Ma torniamo all’Italia che, dice l’Istat, rischia di scontare un «condizionamento delle scelte riproduttive derivante dal clima di incertezza e paura associato alla pandemia in atto». Considerazioni plausibili? Probabilmente sì, nel senso che il clima di incertezza attuale di certo non favorisce progetti familiari né lascia immaginare, a breve, una nuova primavera demografica. Dunque è verosimile che in questo 2020 le culle, già semideserte, potranno ulteriormente svuotarsi. Tuttavia, ecco il punto, sarebbe troppo semplice – e anche troppo comodo – addossare la responsabilità di tutto al Covid-19.
Non possiamo infatti dimenticare quale sia la situazione dell’Italia, ovvero di un Paese sotto il decisivo tasso di sostituzione - pari a 2.1 figli per donna - dal lontano 1977, in cui dal 1993 i morti hanno superato i vivi e in cui dal 2008 al 2018 il calo delle nascite è stato di 140.000 unità, con il risultato neppure di una denatalità bensì, ormai, di un principio di spopolamento.

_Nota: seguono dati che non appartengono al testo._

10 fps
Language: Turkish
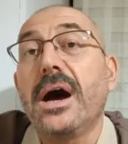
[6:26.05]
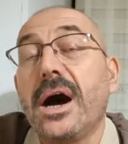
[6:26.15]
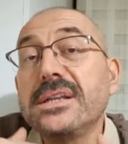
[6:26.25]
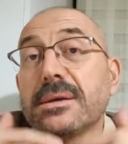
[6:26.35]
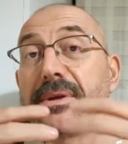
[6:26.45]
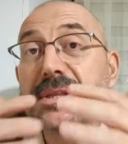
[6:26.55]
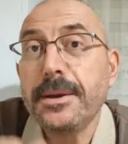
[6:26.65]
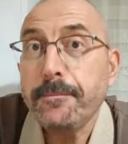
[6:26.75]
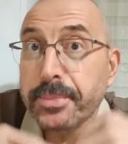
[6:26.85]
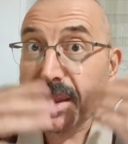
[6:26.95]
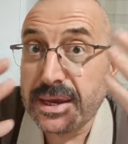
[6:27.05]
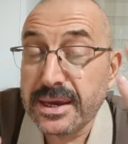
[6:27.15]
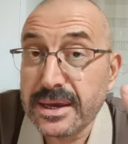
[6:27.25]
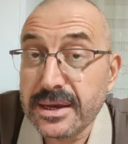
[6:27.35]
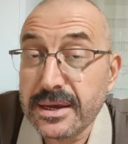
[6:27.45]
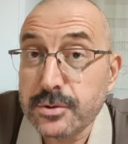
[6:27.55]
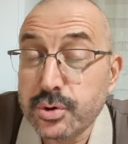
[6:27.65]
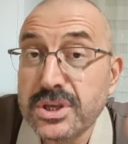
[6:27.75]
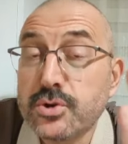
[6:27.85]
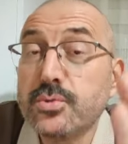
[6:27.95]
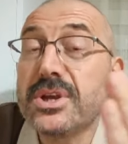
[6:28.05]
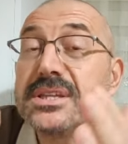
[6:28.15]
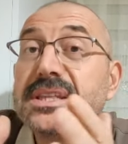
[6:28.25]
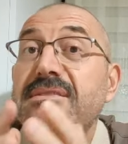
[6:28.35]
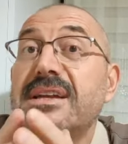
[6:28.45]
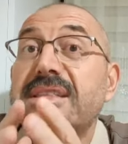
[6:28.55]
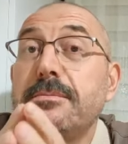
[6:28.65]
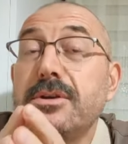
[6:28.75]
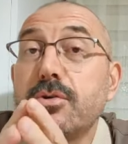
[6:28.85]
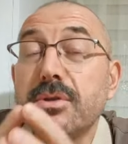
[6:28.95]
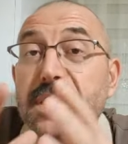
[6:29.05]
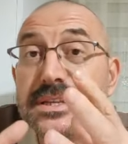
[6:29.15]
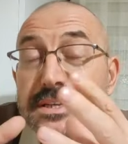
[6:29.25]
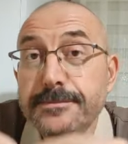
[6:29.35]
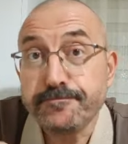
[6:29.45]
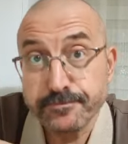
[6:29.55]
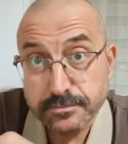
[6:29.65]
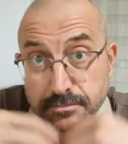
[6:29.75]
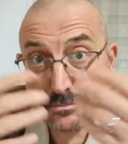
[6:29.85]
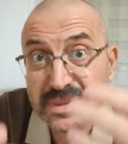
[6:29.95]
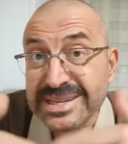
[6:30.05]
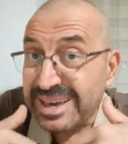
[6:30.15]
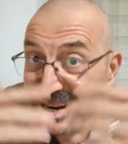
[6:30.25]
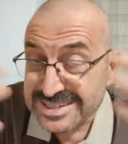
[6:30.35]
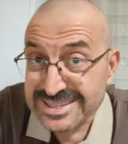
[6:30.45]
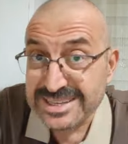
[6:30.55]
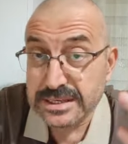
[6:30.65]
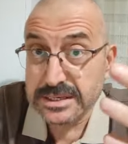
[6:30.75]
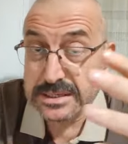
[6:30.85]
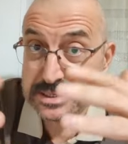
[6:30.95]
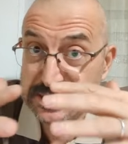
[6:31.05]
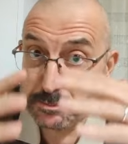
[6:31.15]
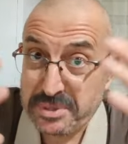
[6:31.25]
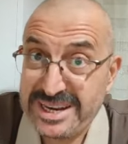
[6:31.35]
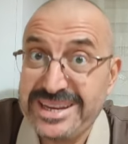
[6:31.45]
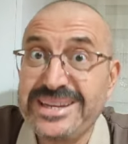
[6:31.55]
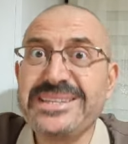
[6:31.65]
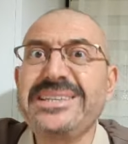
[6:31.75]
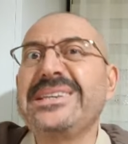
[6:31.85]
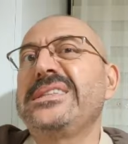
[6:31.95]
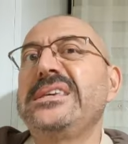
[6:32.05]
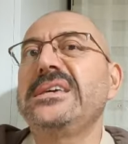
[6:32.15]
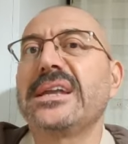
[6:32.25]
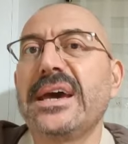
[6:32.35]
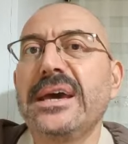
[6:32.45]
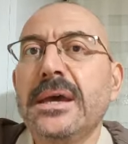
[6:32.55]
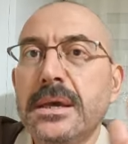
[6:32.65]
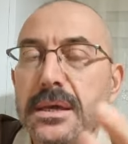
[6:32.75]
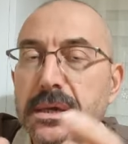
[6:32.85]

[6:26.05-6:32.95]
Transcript: Aynı zamanda Türkiye Cumhuriyeti Devlet Demir Yolları'nın eğer sizin birliğinizin gittiği yerelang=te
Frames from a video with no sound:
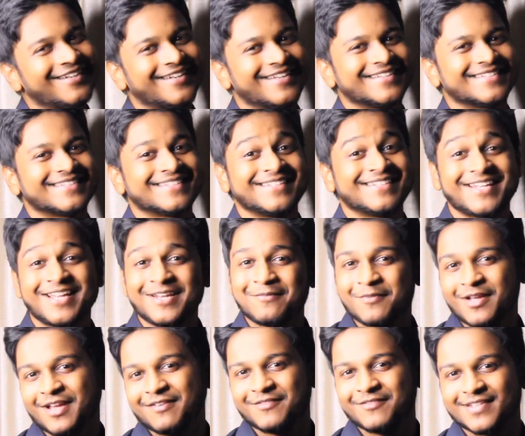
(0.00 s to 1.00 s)
డల్లింగ్స్
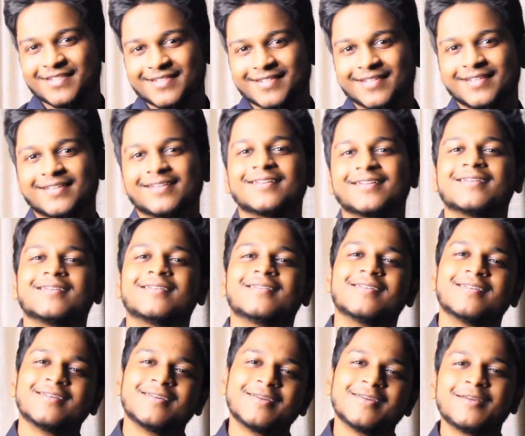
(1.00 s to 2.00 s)
నేను మీ అన్వేష్ని
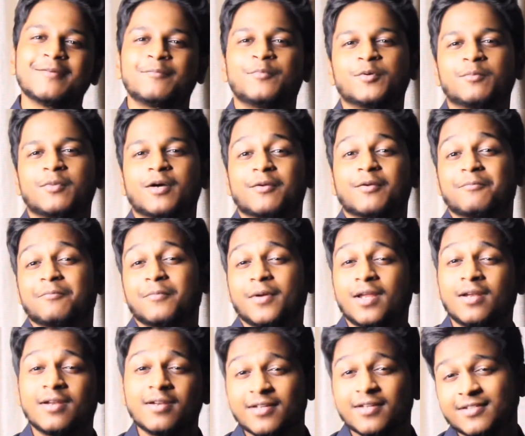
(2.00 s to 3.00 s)
ఇప్పుడు మనం
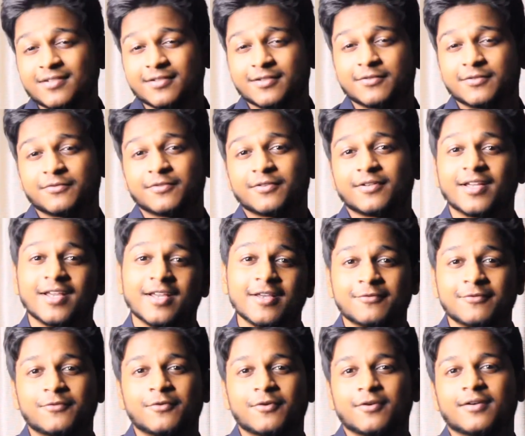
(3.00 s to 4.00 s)
మెయిన్ రీజన్స్ ఫర్
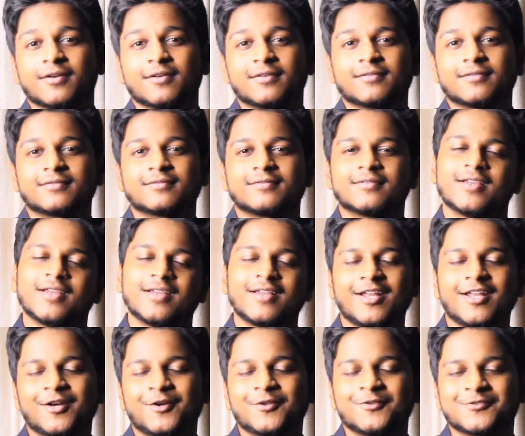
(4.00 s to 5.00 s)
హెయిర్ ఫాల్
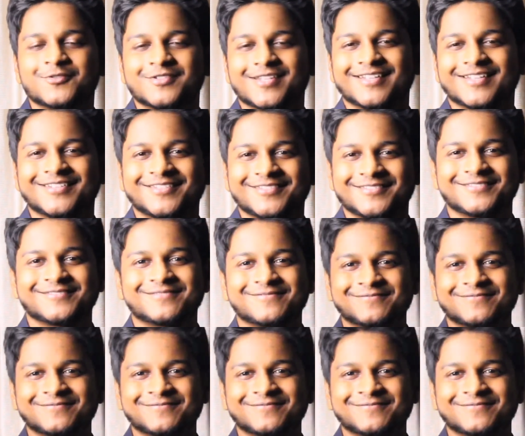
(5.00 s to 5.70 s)
ఏంటో చూసేద్దాం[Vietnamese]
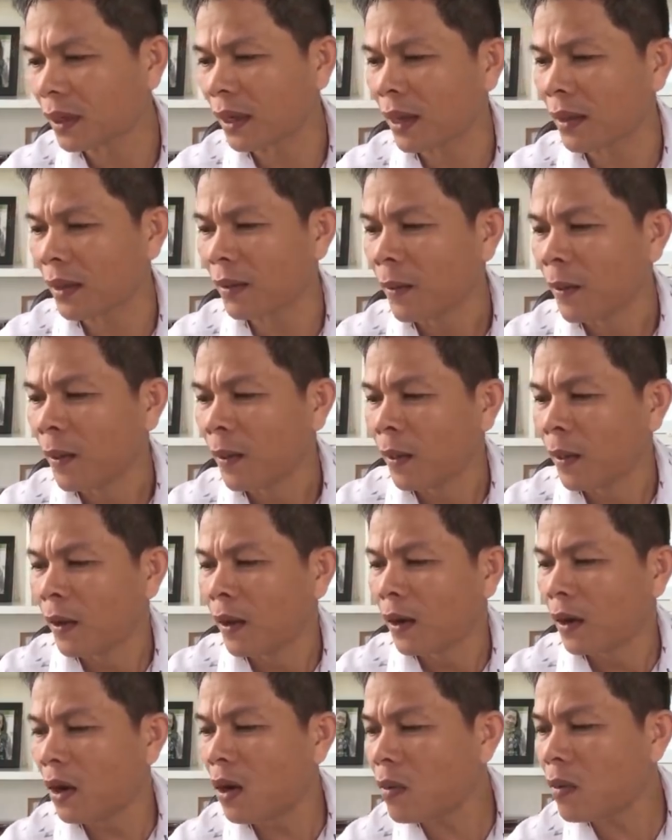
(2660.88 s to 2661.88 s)
à,
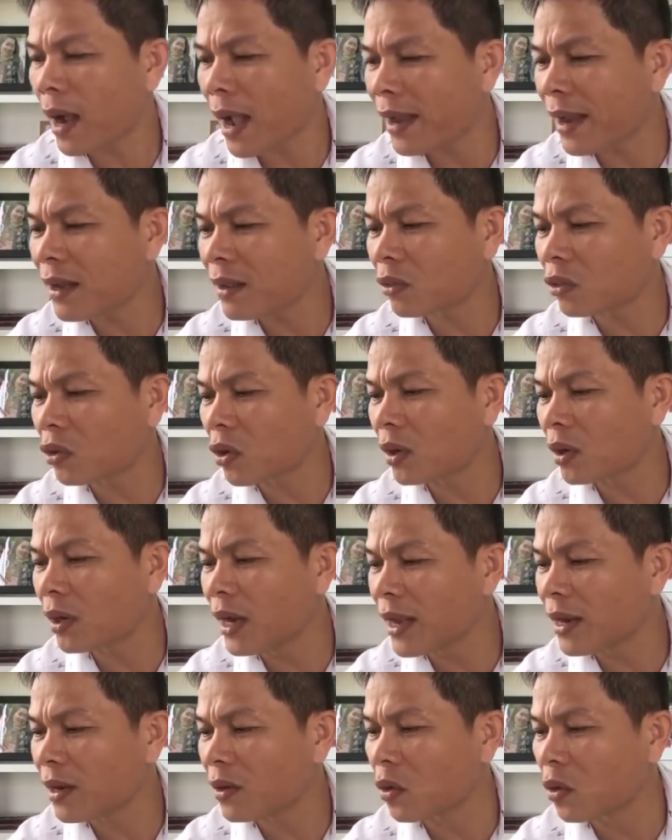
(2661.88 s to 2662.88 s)
lúc ấy tôi
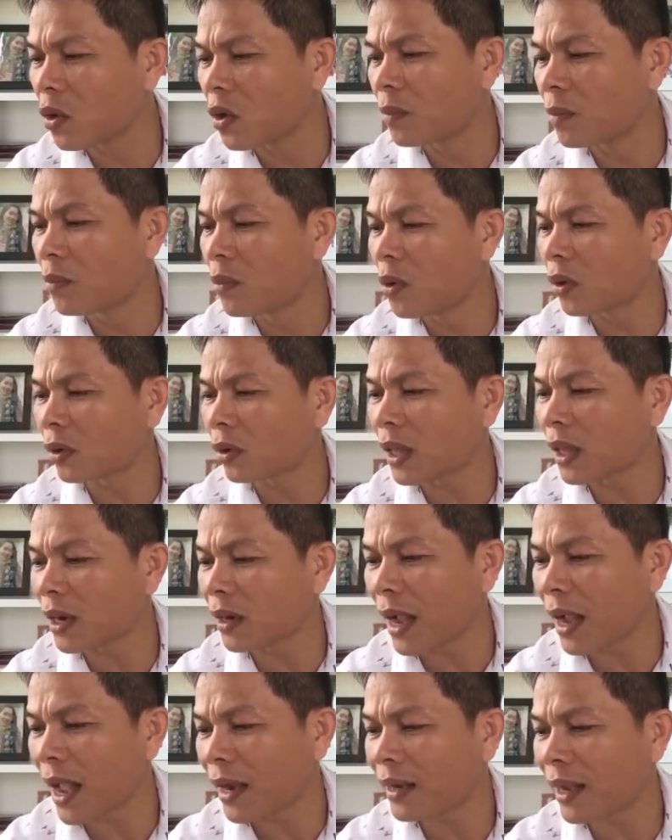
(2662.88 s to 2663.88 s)
điên cuồng mua
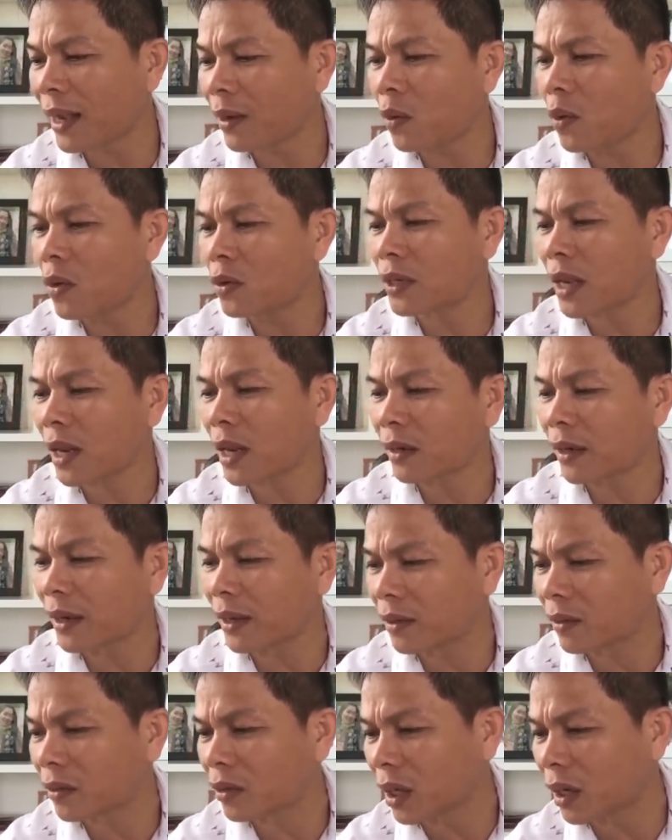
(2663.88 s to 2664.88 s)
tất cả các cuốn sách
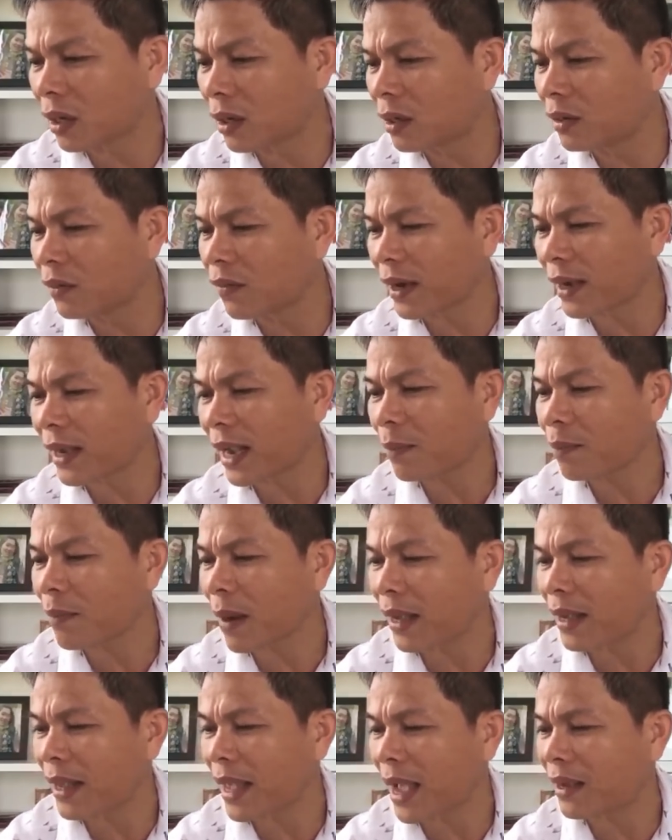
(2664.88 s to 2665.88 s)
điện tử và các
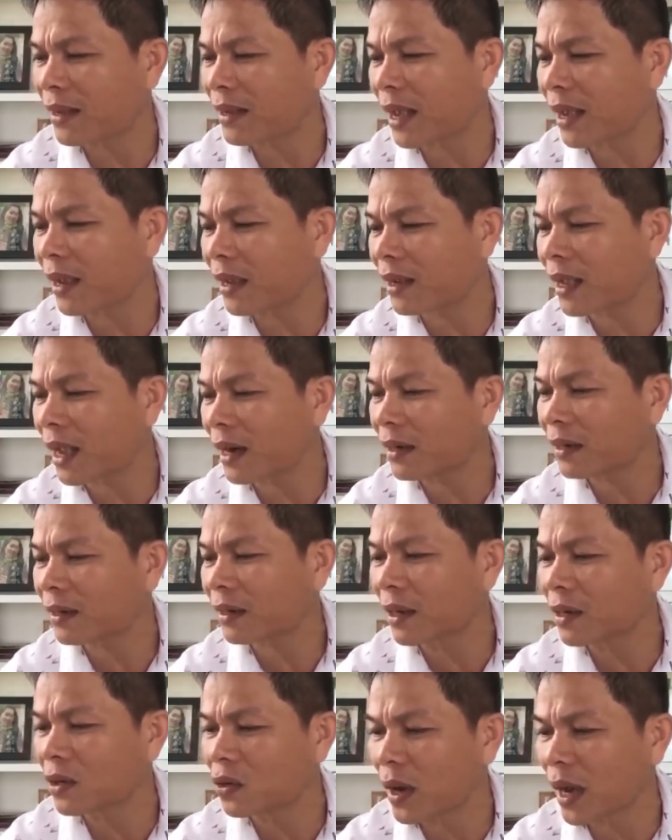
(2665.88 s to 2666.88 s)
bài giảng dạy
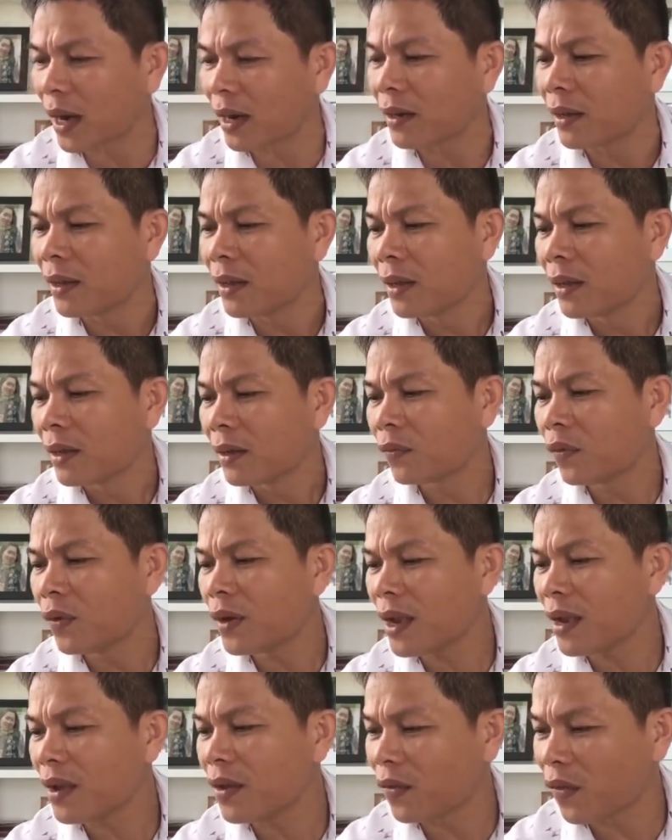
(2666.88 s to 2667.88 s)
cách kinh doanh
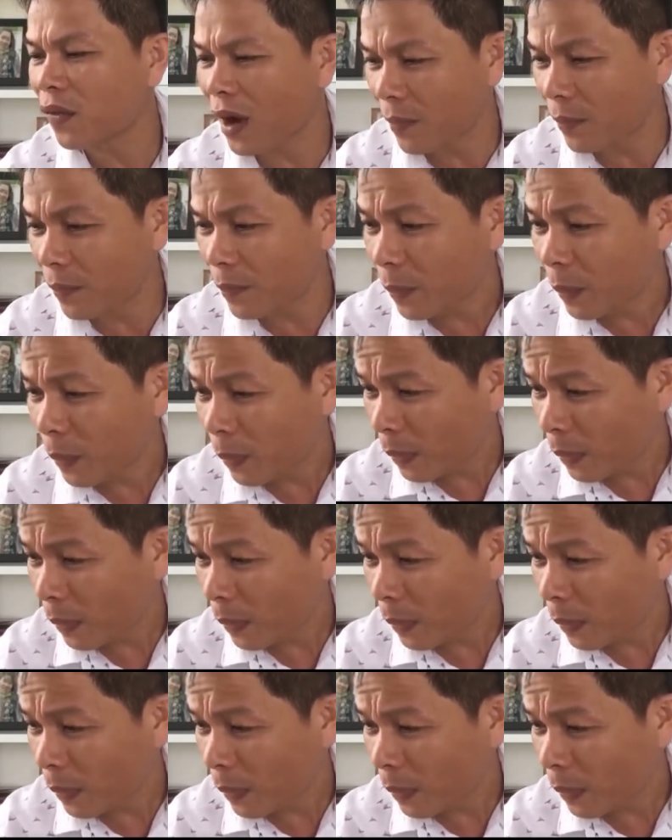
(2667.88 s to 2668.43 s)
với hy vọng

Questo, beninteso, non significa che i 10.000 nati in meno previsti dall’Istat non ci saranno; significa però che l'«incertezza e paura associato alla pandemia in atto» c’era già da prima. Da quando? Da quando, come Paese, abbiamo imboccato la strada della secolarizzazione pagando un prezzo altissimo anche se non monetario: quello della speranza.
Lo dimostra in modo chiaro il parallelismo con il Dopoguerra, a più riprese evocato come termine di paragone con quel che ci aspetta dopo la pandemia. Ebbene, è vero: dopo la Seconda Guerra Mondiale, l’Italia era in macerie e del welfare non esisteva neppure l’ombra. Eppure, nel 1946 nacquero 1.036.098 bambini, più del doppio dei 435.000 nati del 2019, quando il Covid-19 era ancora percepito come un problema cinese. Com’è possibile? Semplice: quell’Italia del 1946, benché per lo più ridotta in stracci, aveva speranza. Ed aveva speranza non perché avesse chissà quali certezze nel futuro, ma perché aveva fede.
Che le cose stiano in questi termini è dimostrato dalla differenza che ancora oggi si osserva tra famiglie religiose – quale che ne sia il credo – e unioni familiari laiche: le prime fanno più figli delle seconde, spesso anche molti di più. Ecco che allora il rimedio al clima d’«incertezza e paura associato alla pandemia in atto» - per superare il quale all’Italia serve senza dubbio un governo meno disastroso di quello in carica – non può che passare da quella riscoperta della religione di cui, a ben vedere, qualche vagito si è registrato negli ascolti televisivi record di Messe e Rosari di questa primavera.
Certo, nel frattempo la Chiesa deve fare la Chiesa. Appare infatti impensabile una rinascita religiosa se quelli che ne potrebbero essere i principali artefici seguiteranno a soffermarsi su tutt’altri temi, dalla questione migratoria a quella ambientale, dalla lotta alla povertà a quella alle mafie. Tutte questioni rilevanti, per carità. Ma l’Italia, per tornare a guardare avanti, ha bisogno anzitutto di guardare in Alto. E solo alla Chiesa spetta l’onere e l’onore di operare affinché questo accada. Perché, come gli studi demografici dimostrano, la fede non è affatto una questione solo privata. Ha riflessi sociali che riguardano tutti e che, nel caso dell’Italia, possono segnare la differenza tra l’estinzione e la rinascita.